Abstract

Rare-earth doped crystals have long coherence times and the potential to provide quantum interfaces between microwave and optical photons. Such applications benefit from a high cooperativity between the spin ensemble and a microwave cavity---this motivates an increase in the rare-earth ion concentration which in turn impacts the spin coherence lifetime. We measure spin dynamics of two rare-earth spin species, $^{145}\mathrm{Nd}$ and Yb, doped into ${\mathrm{Y}}_{\text{2}}{\mathrm{SiO}}_{\text{5}}$, coupled to a planar microwave resonator in the high-cooperativity regime, in the temperature range $1.2\phantom{\rule{0.16em}{0ex}}\mathrm{K}$ to $14\phantom{\rule{0.16em}{0ex}}\mathrm{mK}$. We identify relevant decoherence mechanisms, including instantaneous diffusion arising from resonant spins and temperature-dependent spectral diffusion from impurity electron and nuclear spins in the environment.
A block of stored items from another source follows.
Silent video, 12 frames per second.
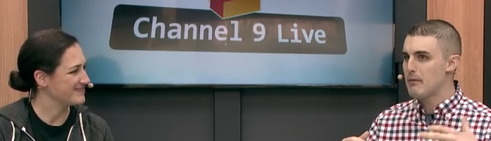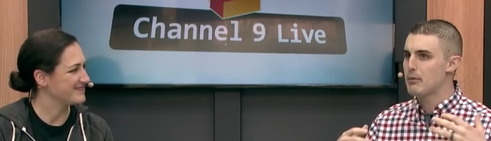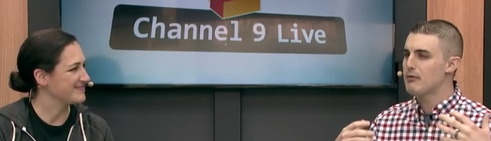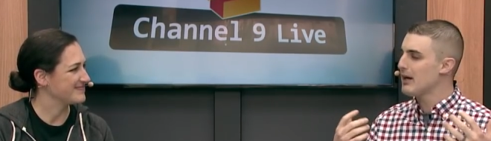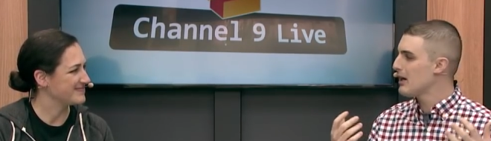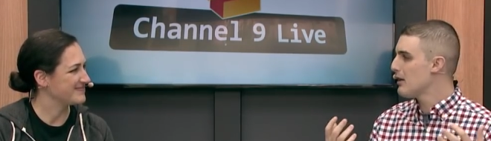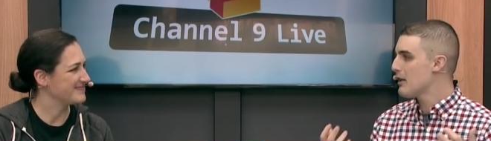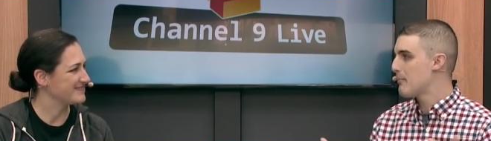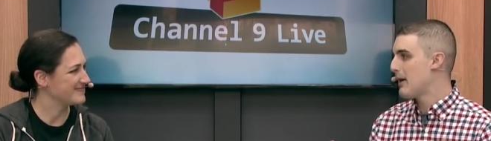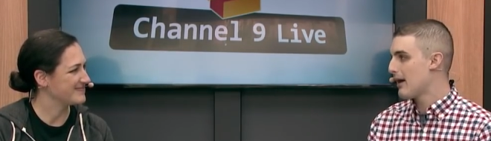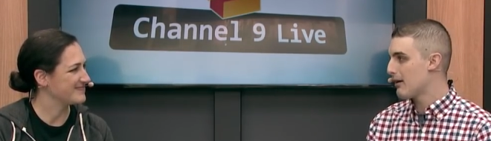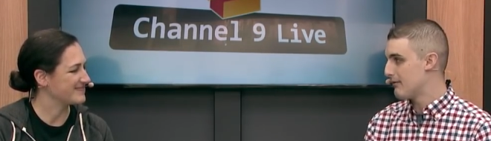Speaker 1: provide another
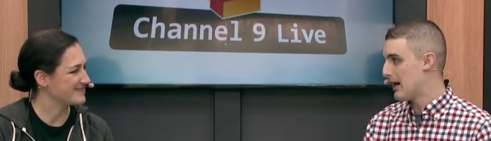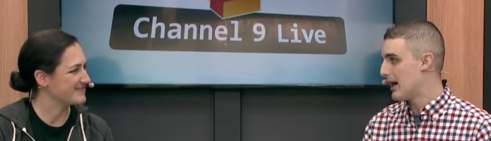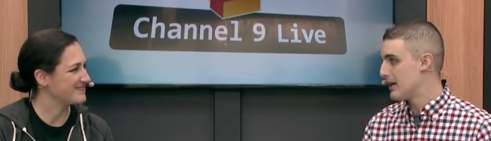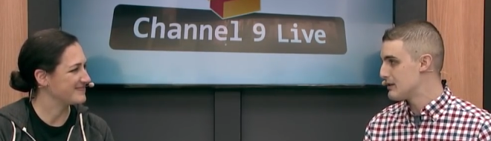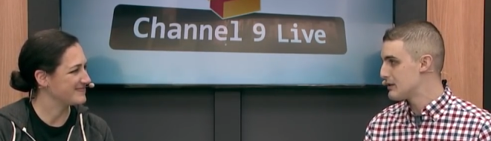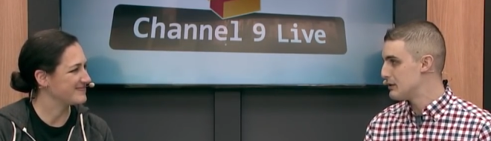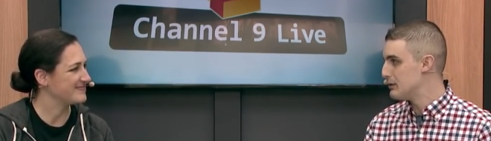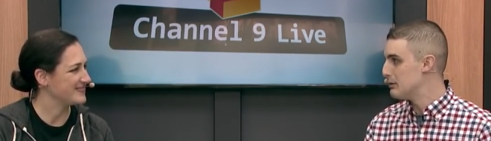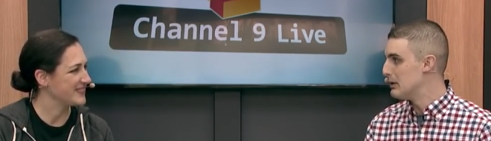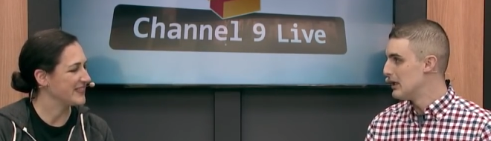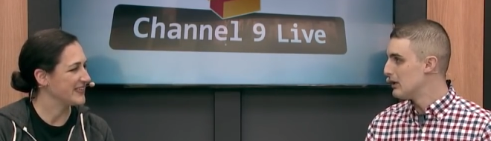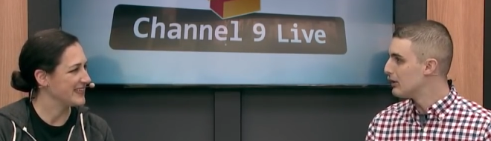pair of eyes to
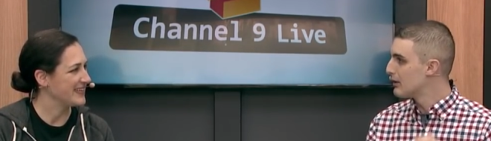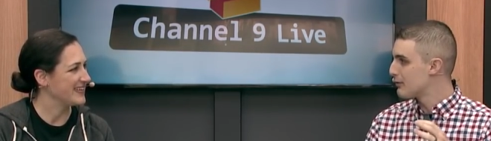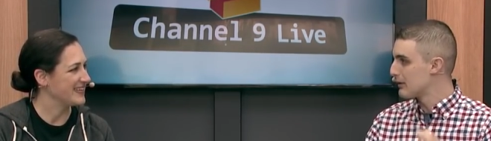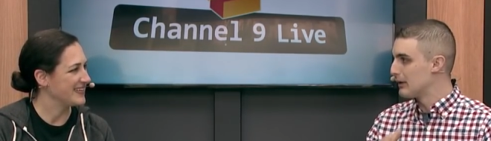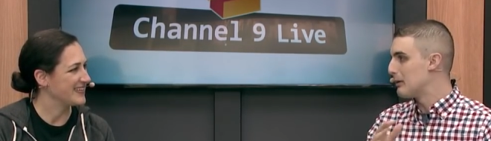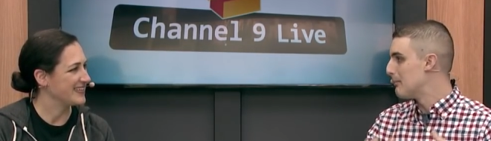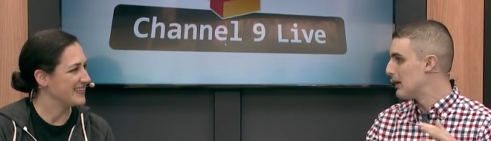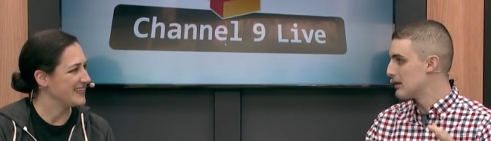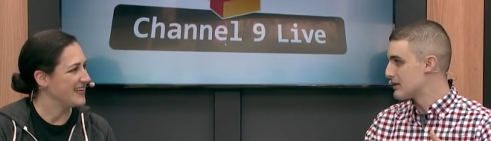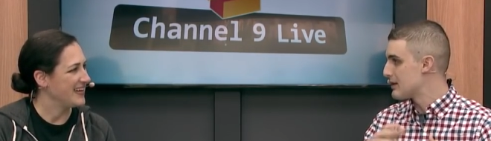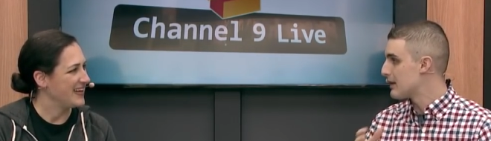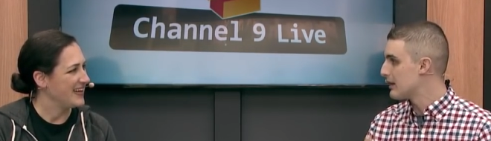look for little bugs
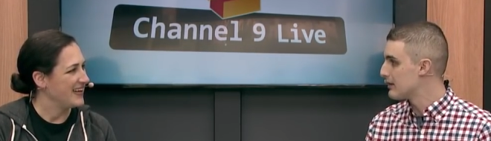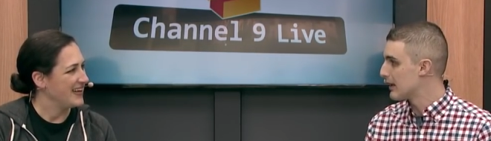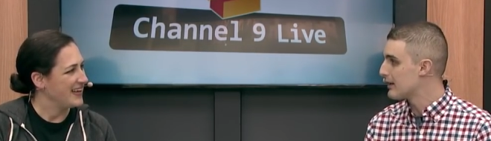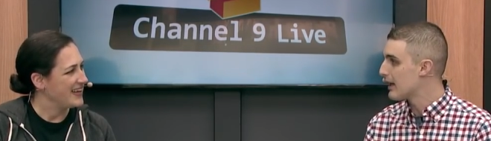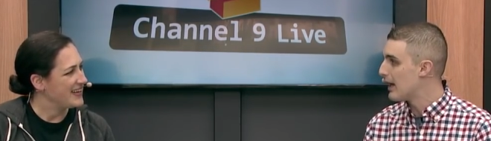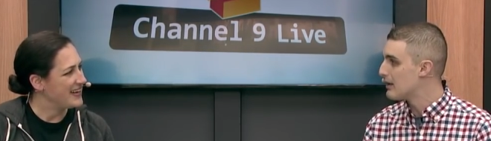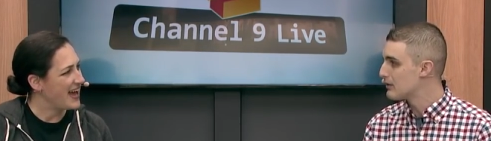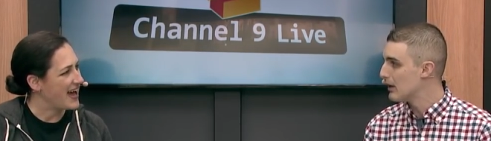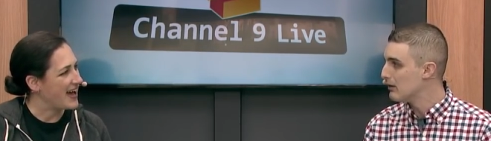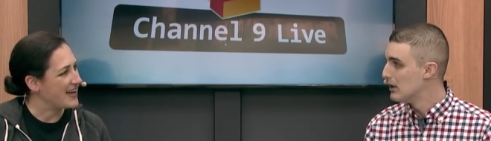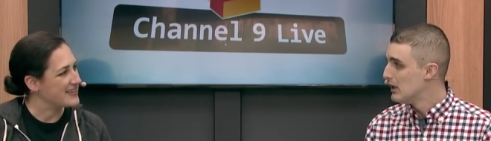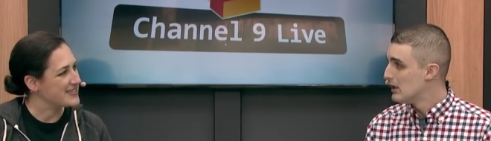and things like that.
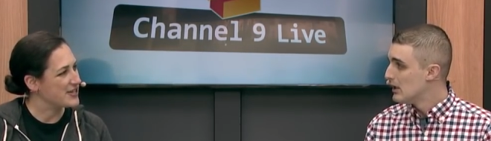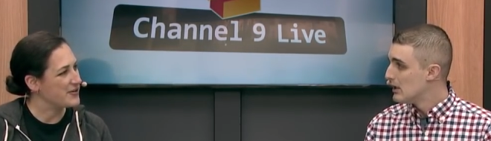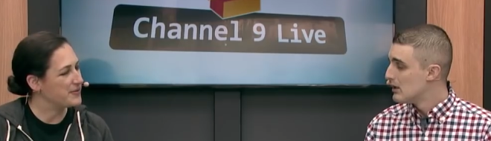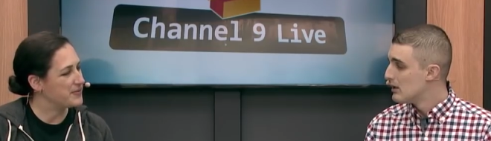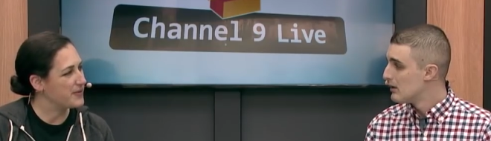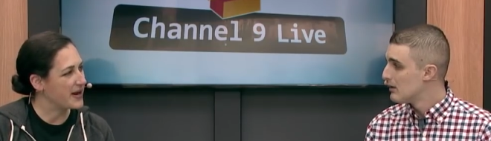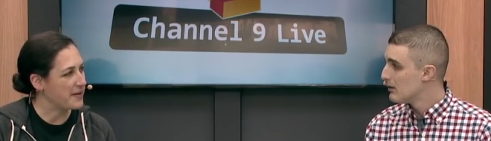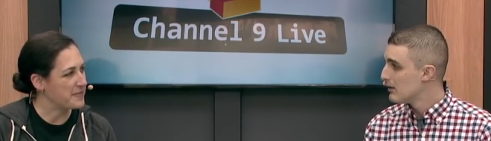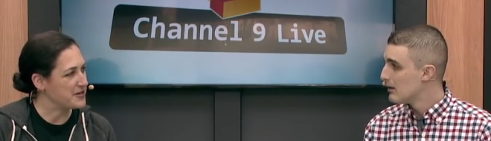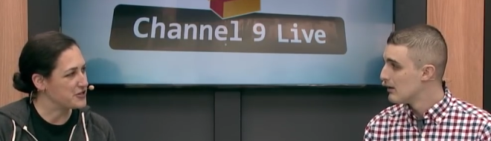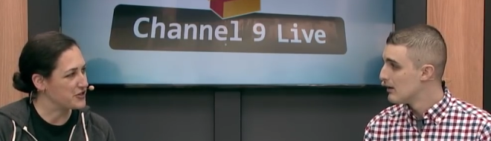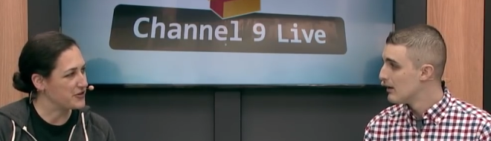
Speaker 2: Yeah, so what I'm going
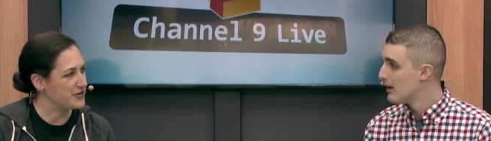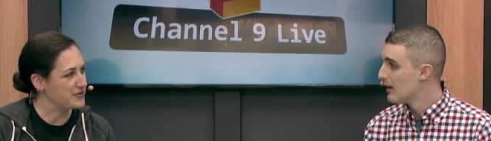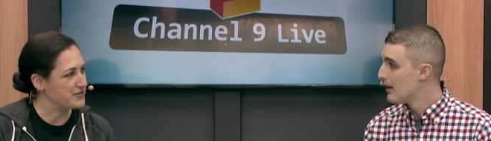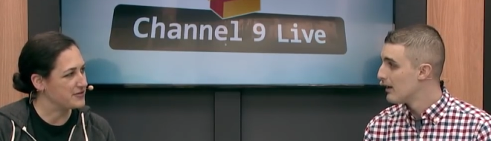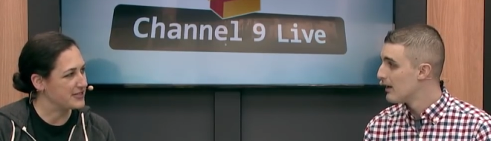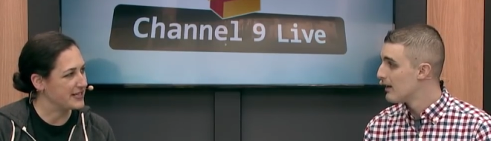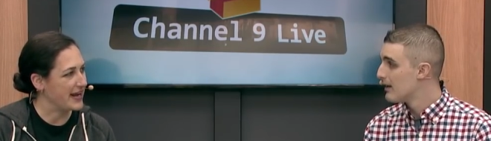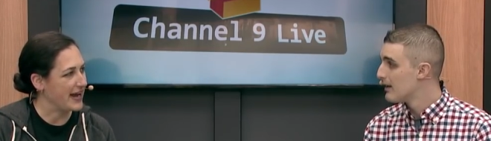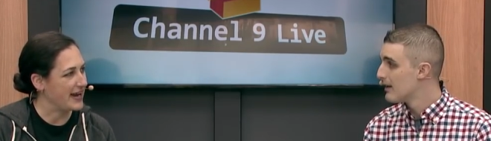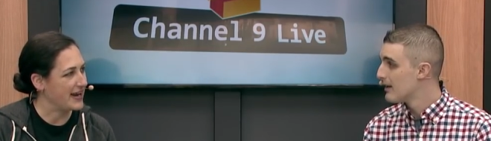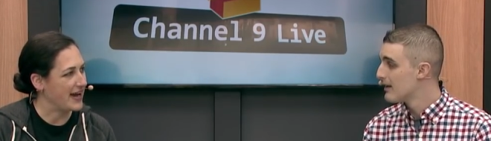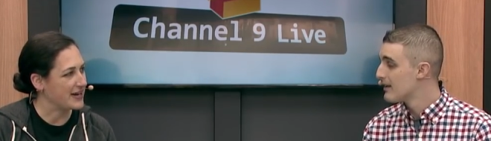to show you
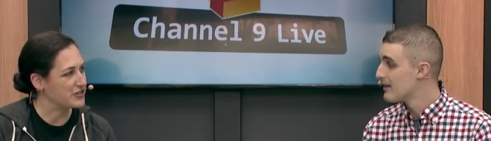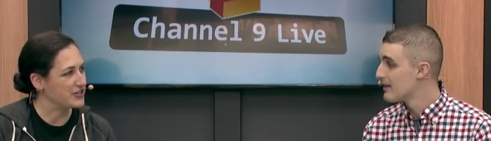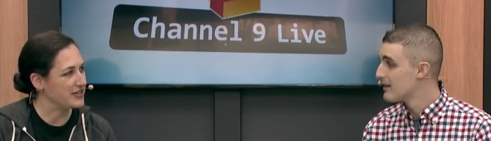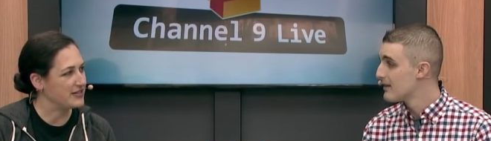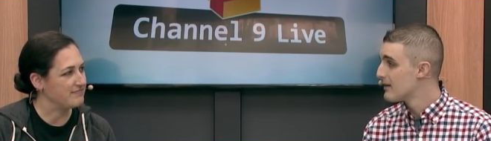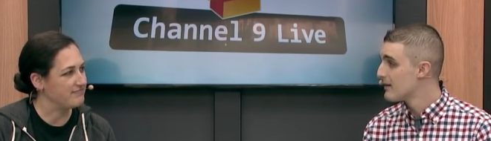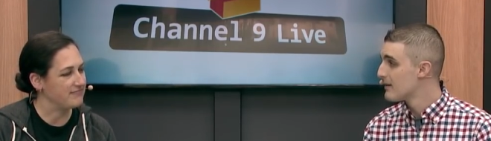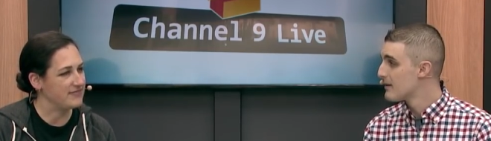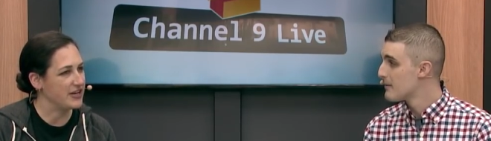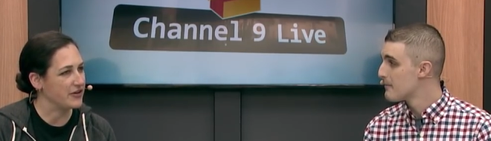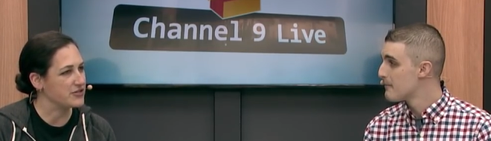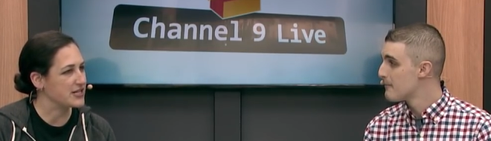today actually, you
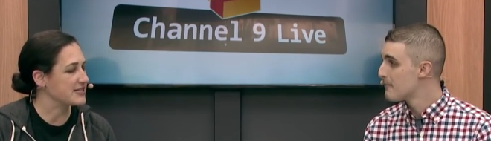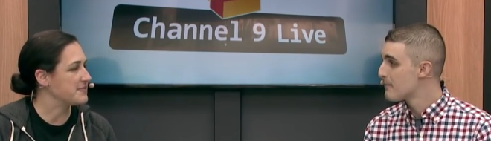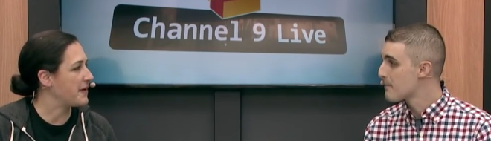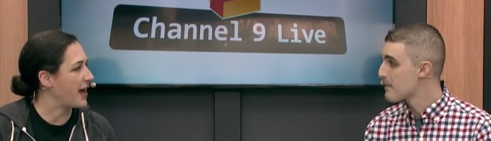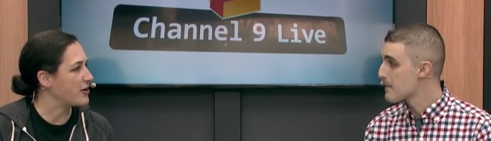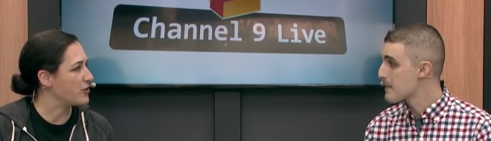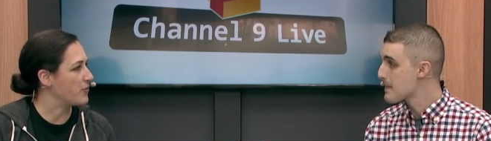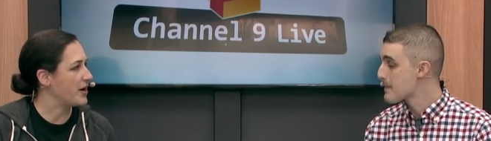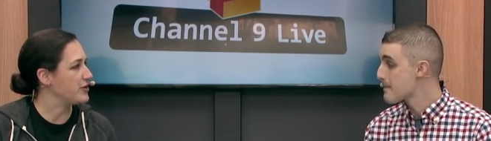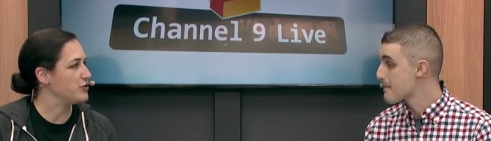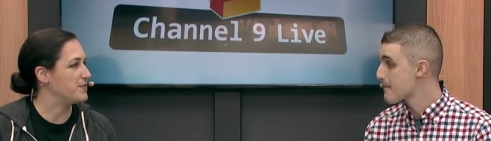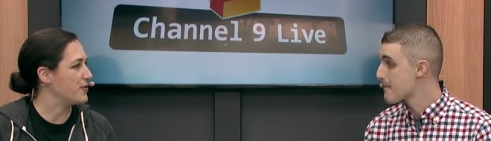know, doesn't matter what
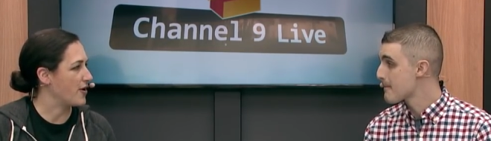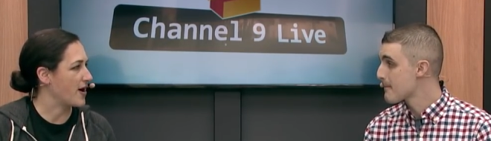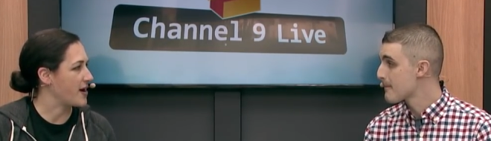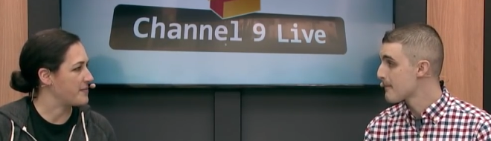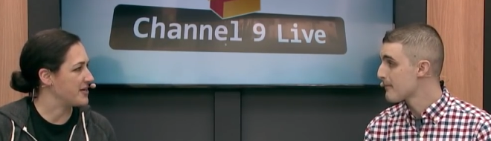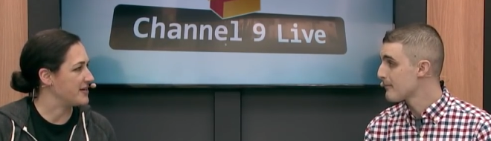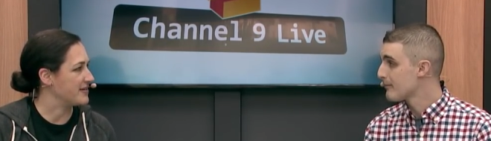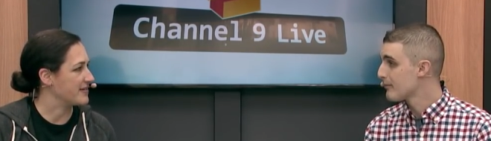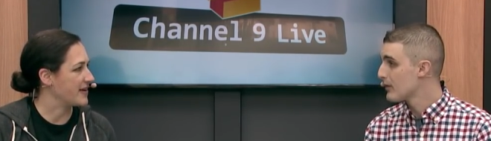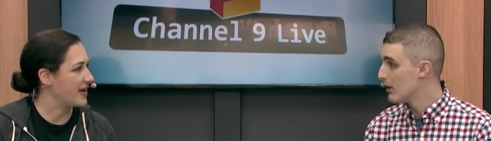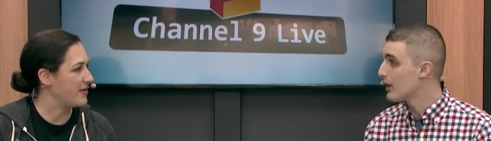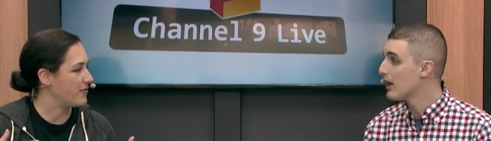you program in.
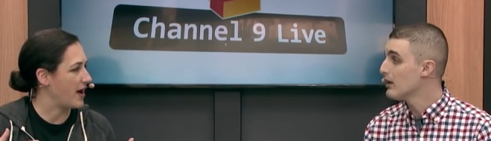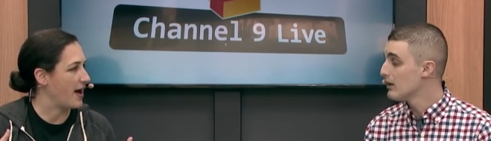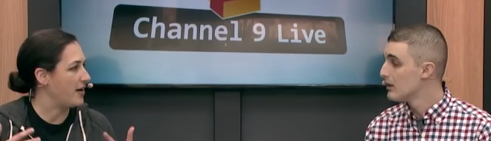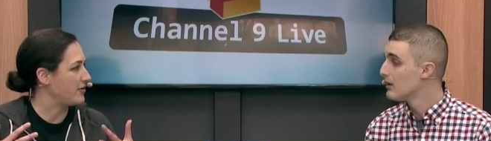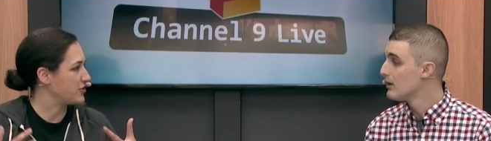Okay. I'll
We explore two methods to mitigate the effects of spectral diffusion in the Yb system in the low-temperature limit, first, using magnetic fields of up to 1 T to suppress impurity spin dynamics and, second, using transitions with low effective $g$ factors to reduce sensitivity to such dynamics. Finally, we demonstrate how the ``clock transition'' present in the $^{171}\mathrm{Yb}$ system at zero field can be used to increase coherence times up to ${T}_{2}=6(1)\phantom{\rule{0.16em}{0ex}}\mathrm{ms}$.